Will the correct Robert Day come forth?
Published 3:19 pm Saturday, January 22, 2011
I found my 10-year-old grandmother in an antique store. We hadn’t lost her there or anything. She just appeared one day out of a cloud of dust. You see I was thumbing through boxes of ancient photographs, one stiff pose drifting into another, all of them in black and white, all their expressions bordering on blank, when I made eye contact with a little girl. A flash of familiarity met disbelief. I looked closer at the piece of heavy black card stock. The blond haired fairy leaning against the severe looking older woman was my grandma. That picture was on my mother’s mantle. Those were my great-grandparents and their five children.
It cost me $9 to get that picture back into my family. Now it’s safe on my mantle, but I’ll never forget that feeling of rescuing it from the hands of strangers, from life in a packing crate. Maybe that’s what drew me to the orange scrapbook.
Roaming around the same store, about a decade later, I noticed a large spiral notebook, frayed and barely hanging together. I opened it up and a half sheet of lined paper floated to the ground.
“My name is Robert Harold Day … I was born on Monday morning on April 6, 1925 … I moved down to Whittaker on a farm. There I got pneumonia. Then I was in a mess. But now I am living at 39 Hewitt Road safe and sound … I have been in a few messes, but that isn’t much.”

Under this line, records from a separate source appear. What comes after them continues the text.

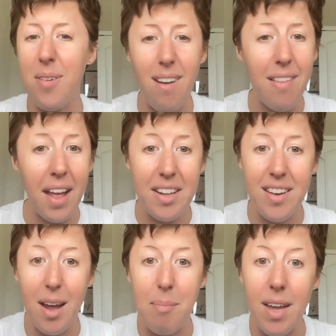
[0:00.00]
that's
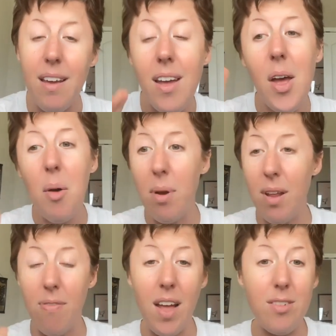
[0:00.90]
not me, but
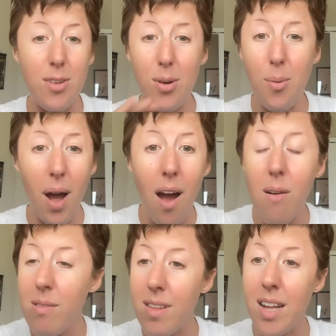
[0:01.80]
if that's you,
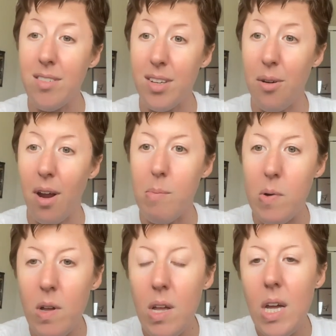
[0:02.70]
wow, that's
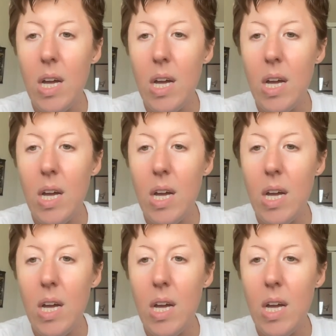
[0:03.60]
incredible.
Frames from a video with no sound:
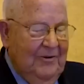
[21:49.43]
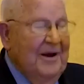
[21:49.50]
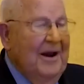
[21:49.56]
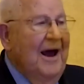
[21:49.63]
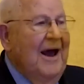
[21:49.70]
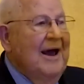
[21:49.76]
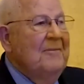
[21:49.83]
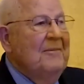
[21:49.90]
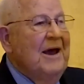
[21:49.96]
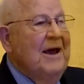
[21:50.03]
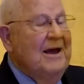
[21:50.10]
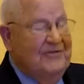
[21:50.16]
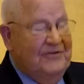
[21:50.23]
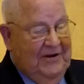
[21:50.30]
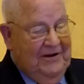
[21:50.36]
When I am
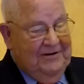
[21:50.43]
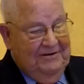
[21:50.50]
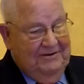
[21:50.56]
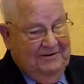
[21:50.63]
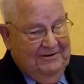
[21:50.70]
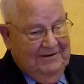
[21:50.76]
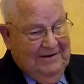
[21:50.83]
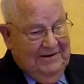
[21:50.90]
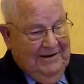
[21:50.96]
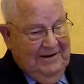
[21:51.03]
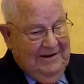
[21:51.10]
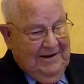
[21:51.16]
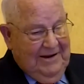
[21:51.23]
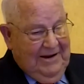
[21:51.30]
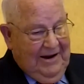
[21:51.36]
aged,
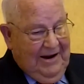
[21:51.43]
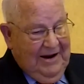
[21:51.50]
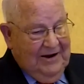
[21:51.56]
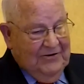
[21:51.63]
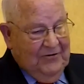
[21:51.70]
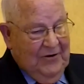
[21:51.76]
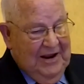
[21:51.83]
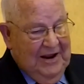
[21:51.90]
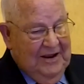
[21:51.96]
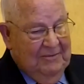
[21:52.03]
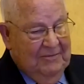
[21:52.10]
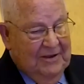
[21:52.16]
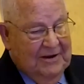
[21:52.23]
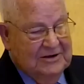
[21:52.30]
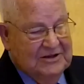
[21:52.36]
I
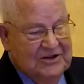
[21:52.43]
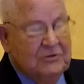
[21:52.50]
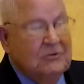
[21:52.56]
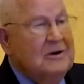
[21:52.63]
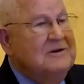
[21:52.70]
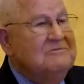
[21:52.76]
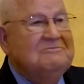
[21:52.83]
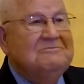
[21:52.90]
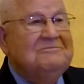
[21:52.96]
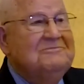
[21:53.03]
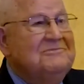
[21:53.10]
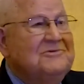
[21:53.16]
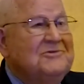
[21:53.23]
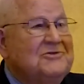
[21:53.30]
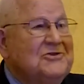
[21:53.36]
dream that you would
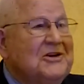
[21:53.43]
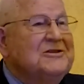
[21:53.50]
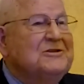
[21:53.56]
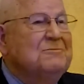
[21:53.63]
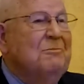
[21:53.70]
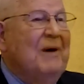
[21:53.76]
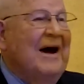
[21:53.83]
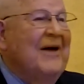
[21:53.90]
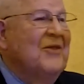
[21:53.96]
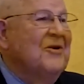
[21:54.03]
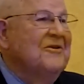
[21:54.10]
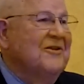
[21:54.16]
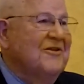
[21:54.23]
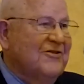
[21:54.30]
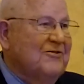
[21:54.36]
just
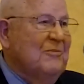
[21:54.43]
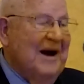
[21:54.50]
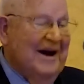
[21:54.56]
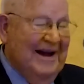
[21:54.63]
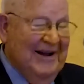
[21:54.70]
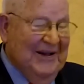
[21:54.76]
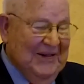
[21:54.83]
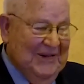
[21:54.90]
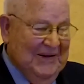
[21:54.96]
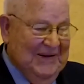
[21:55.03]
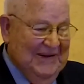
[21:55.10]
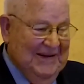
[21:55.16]
bother to smile.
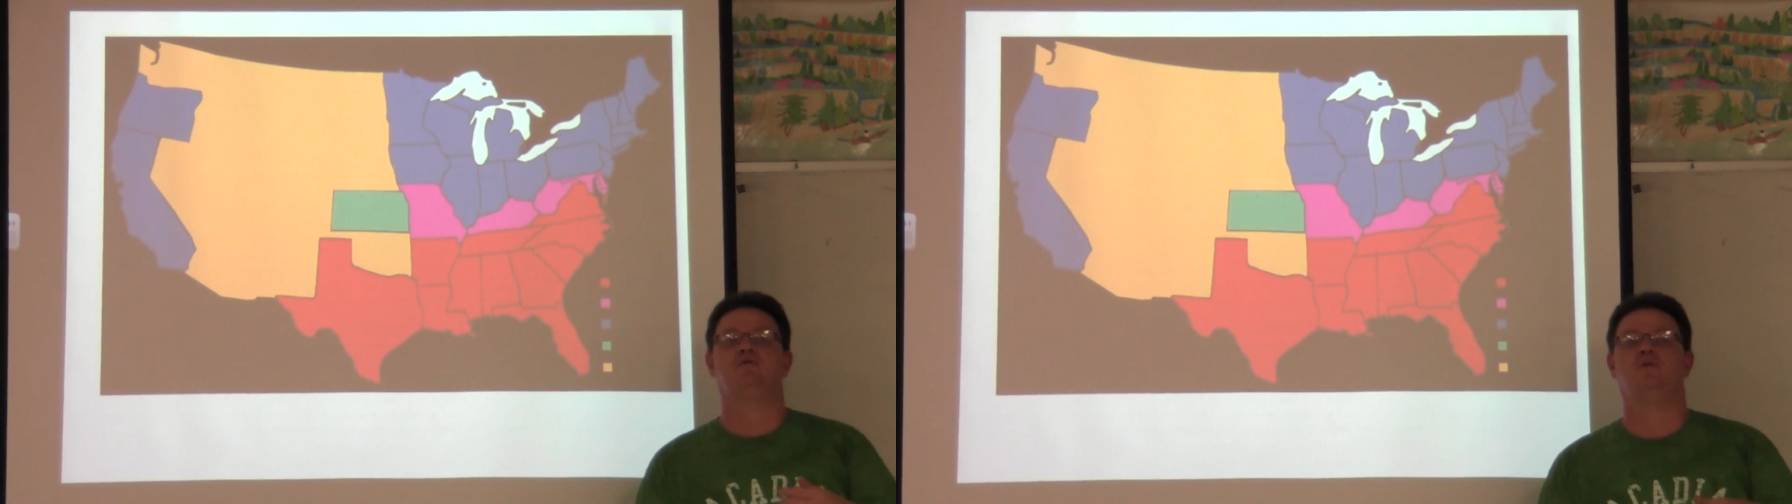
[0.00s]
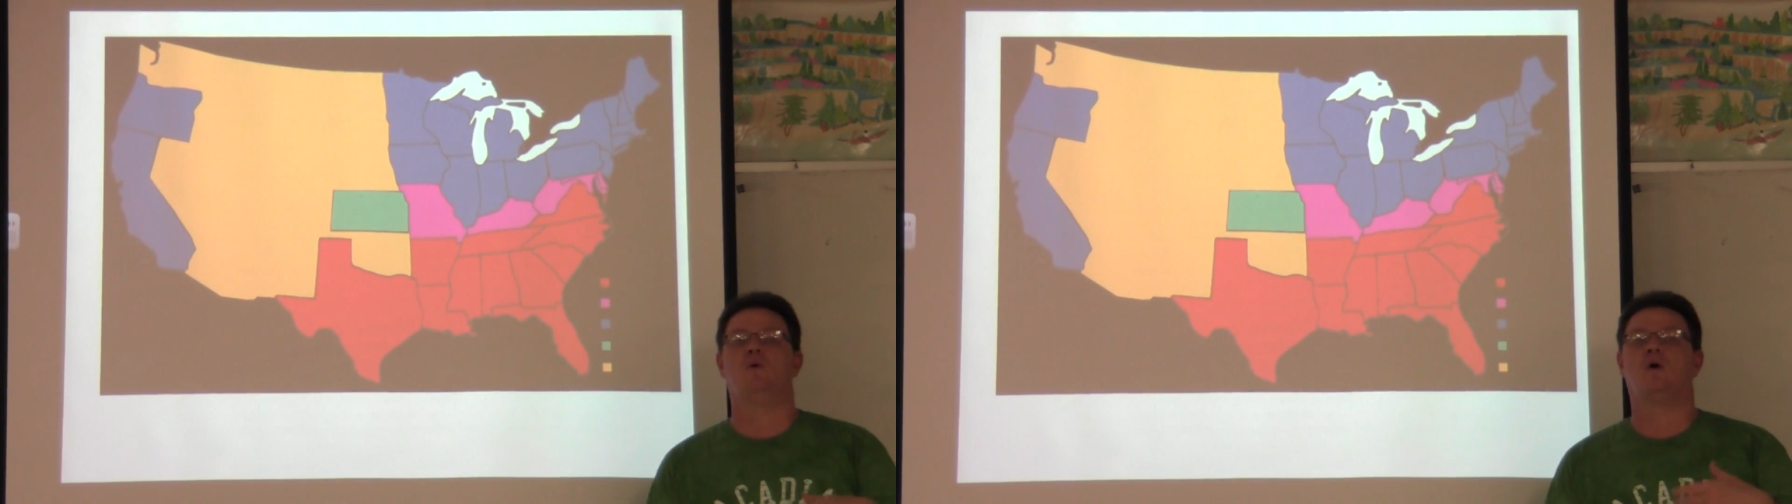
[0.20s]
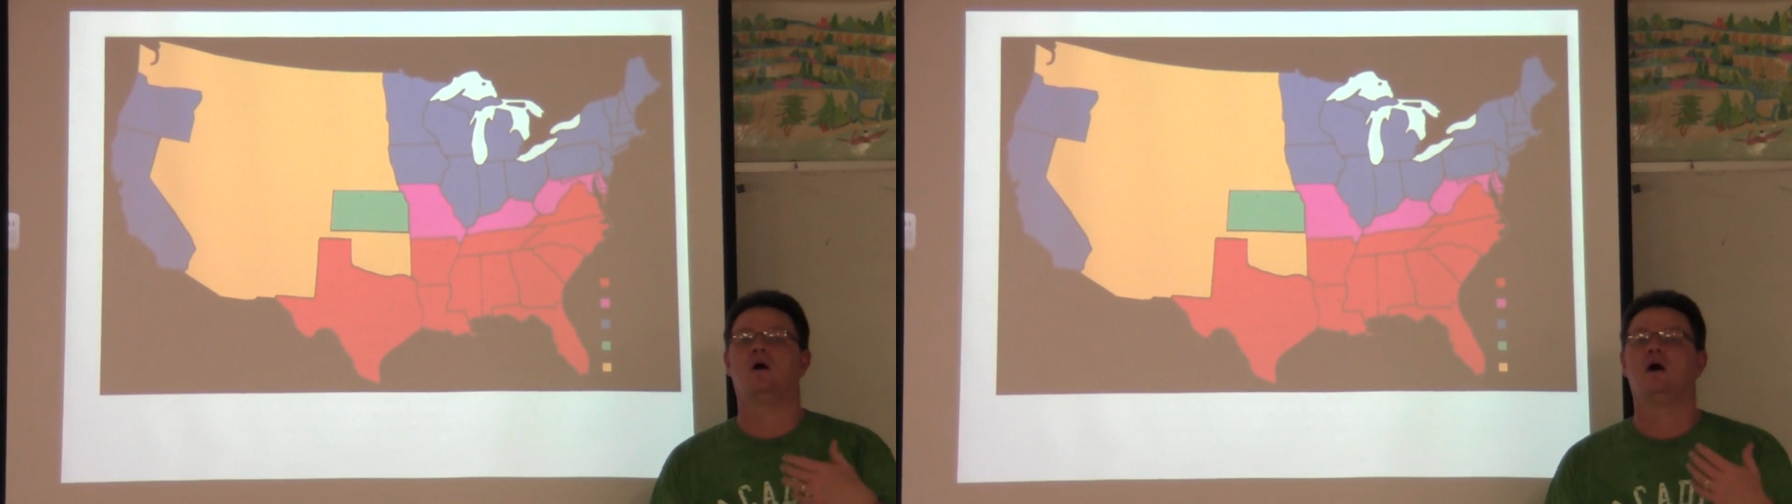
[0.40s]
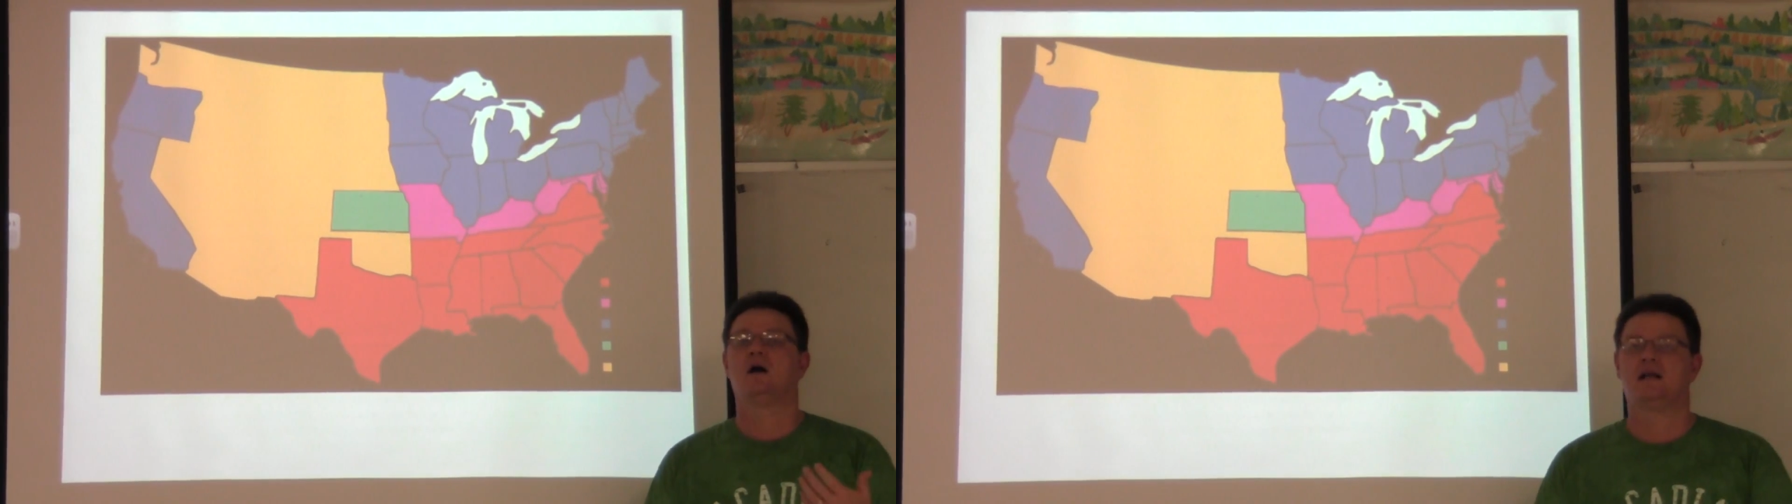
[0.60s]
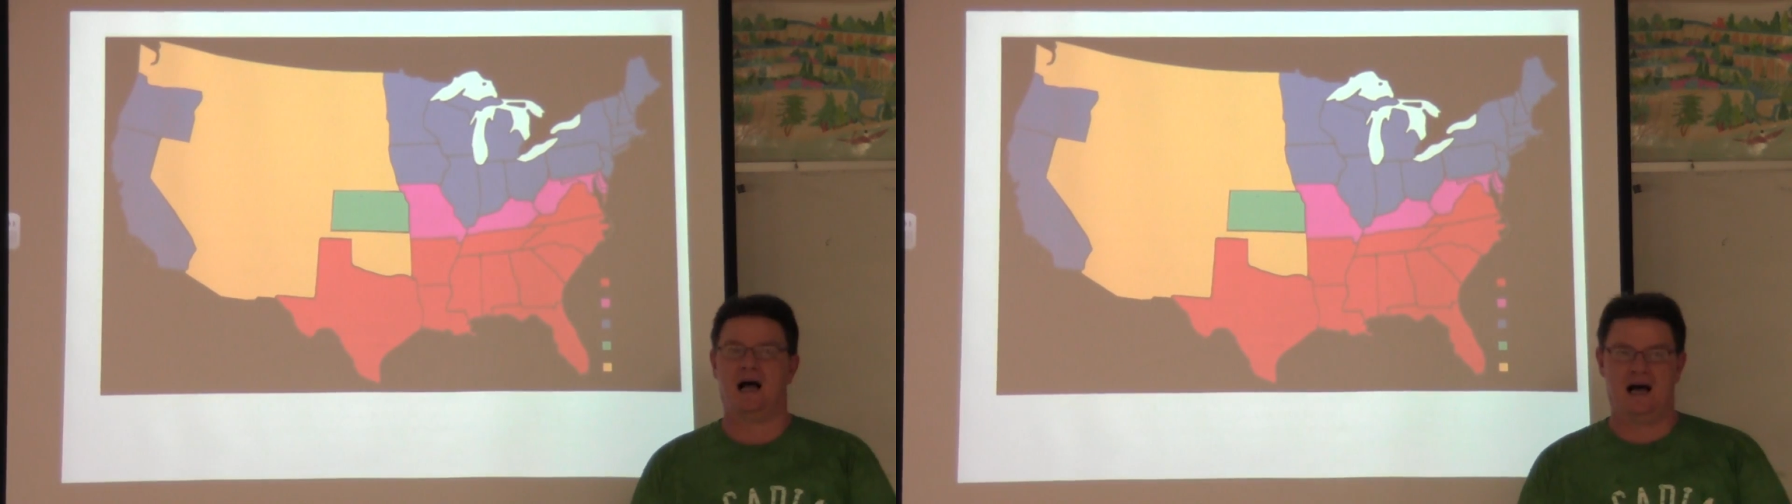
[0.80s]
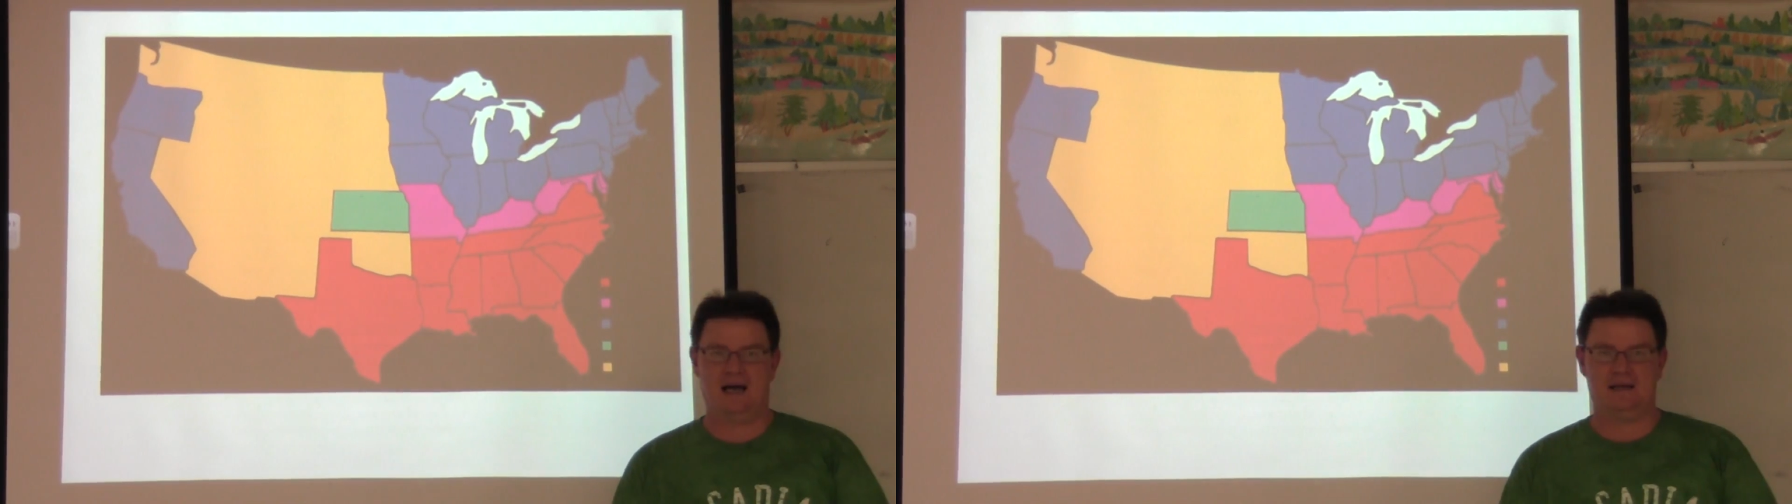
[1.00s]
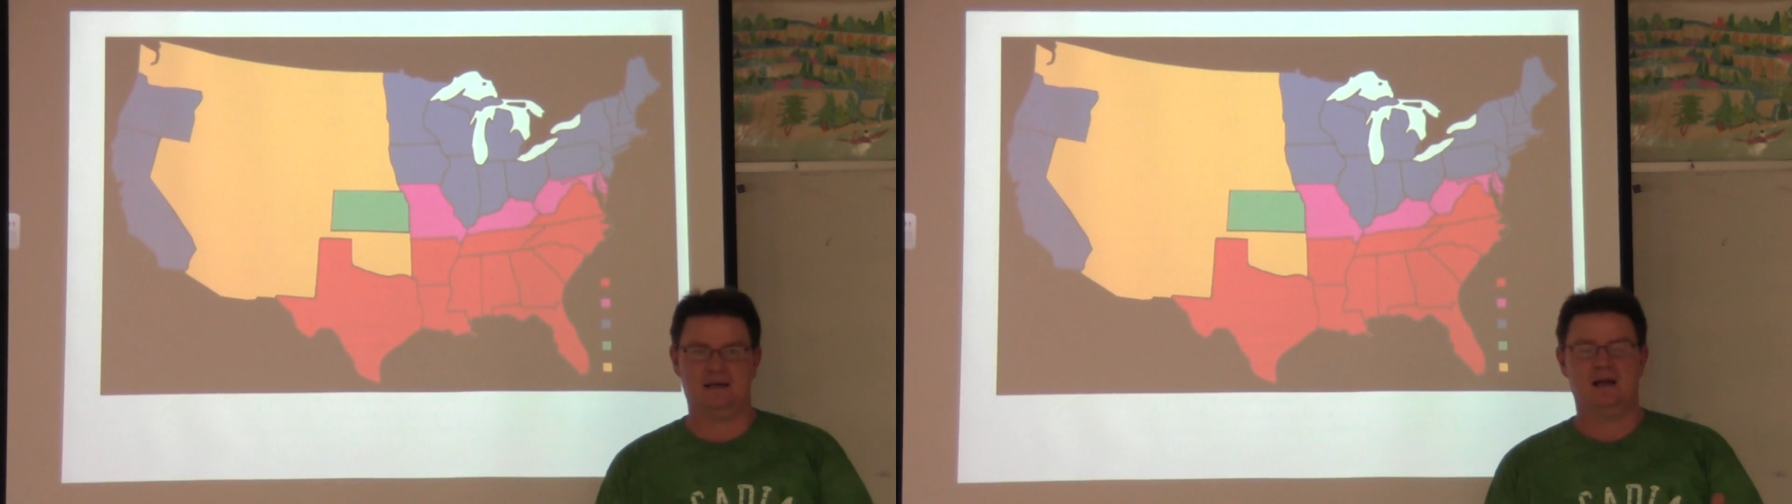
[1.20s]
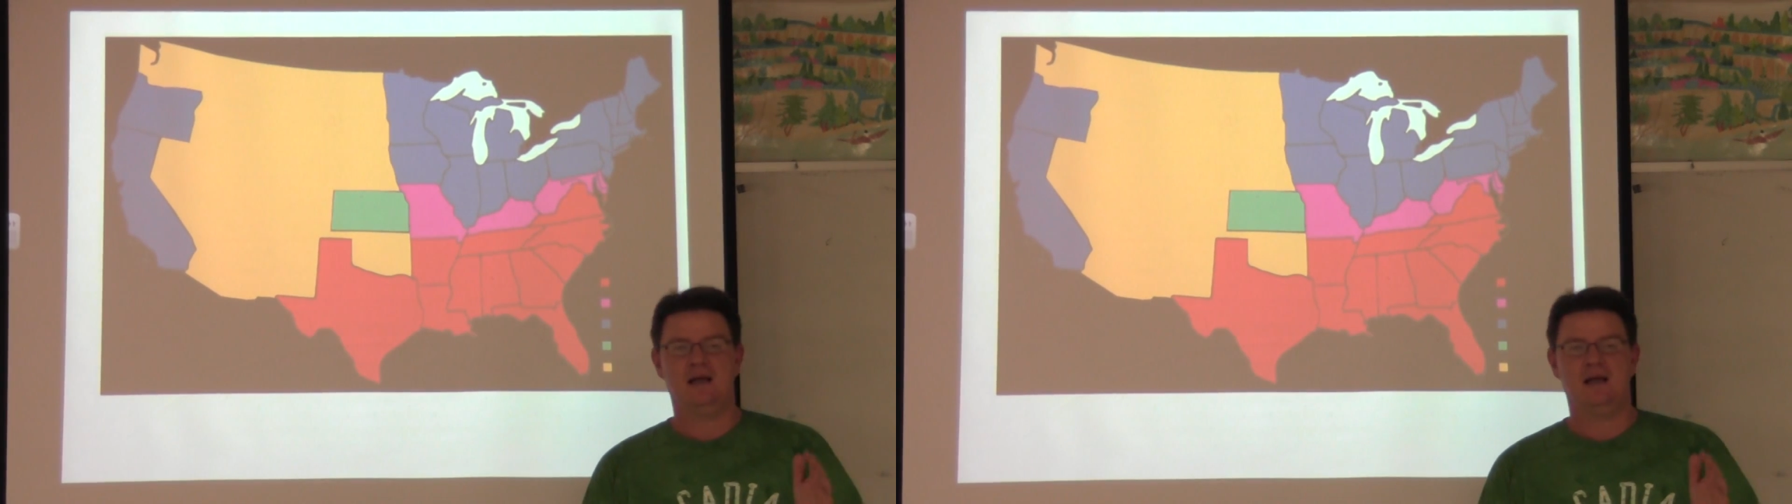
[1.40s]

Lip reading: for cotton.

Fifth grade was written in the left-hand corner. “I have been in a few messes, but that isn’t much.” I trembled at 11 words of unassuming toughness in the wobbly cursive of a little boy. This could be important to somebody. I tied together the orange covers with my scarf, paid $5 and adopted the memories of Robert Day.
I tried to find Robert or his family, but every trail online and off, never even warmed up. No veterans’ records, addresses, obituaries, none of the Robert Days matched my Robert Day. I could find nothing that proved he existed except I knew he did. I had his 13th birthday card from his grandparents. I had the Civil War report he’d written in fourth grade with the purple construction paper cover. I had a stack of bird pictures that he’d colored, always staying meticulously inside the lines.
At least once a week for the past six months I’ve carefully turned the pages of his book, looking at the magazine cutouts of faraway landscapes Robert had surely not seen at that point in his life. I wonder if he ever saw them. Pictures of dogs peek out from between pages and are glued into corners. I like to think that Robert had a dog.
There are no photographs but plenty of newspaper clippings. The Dionne quintuplets, the Gosselin kids of the 1930s, occupy a full page. I discover that Robert and I likely watched the same movies when we were kids, 50 years apart, through the publicity stills of Shirley Temple, Mickey Rooney and Judy Garland he’s pasted in his book.
I can only guess why he saved an article instructing mothers how to entertain children while they’re quarantined with scarlet fever: 10 a.m. scrapbooks, 12:30 p.m. bath, and 4:30 p.m. radio program the directive read. Aside from the scarlet fever part, that doesn’t sound like such a bad deal. He had pneumonia. Did he have scarlet fever too? The more I pour over the clues, the more questions I have.
Bank robber Benny Dickson, a folk hero celebrated for his lawlessness by a struggling country, sneers from the left-hand side of the scrapbook while on the right is an artist’s rendering from the Detroit Times of the electric chair awaiting Lindbergh baby kidnapper Bruno Hauptmann in 1936.
One article is folded into a square. It crumbles a little more every time I read it. It’s from January 1938: “Family Fed by Strangers on 102-Day Journey” is the headline. There’s a picture of six children ages 2 to 9 on a wagon. A quote from their father explains, “The wheat dried up; dust, grasshoppers, rust, everything went against us.” I’m reminded that these are the mementos of a boy living in brutal times. His scrapbook is a record of the innocent, the criminal and the desperate. What did Robert Day think about these things?
As he gets older more birthday cards from his grandparents appear. There is never a hint of other family. Soldiers, sailors, flags, “The Star Spangled Banner” written on a piece of scratch paper, dominate the last pages, evidence of a boy-man living in a patriotic nation on the cusp of war.
On the last page is pasted a small square of white paper with the words “God Bless America.” After that there are blank pages and no matter how many times I see it, the first empty page hits me like the jarring tone of a test pattern. It’s the end, and it’s all I’ll ever know. Does anyone miss him? Does anyone remember him?
Robert Day, if you’re out there, I want you to know that even though we never met, I miss you. Even though we never made one memory together, I remember you.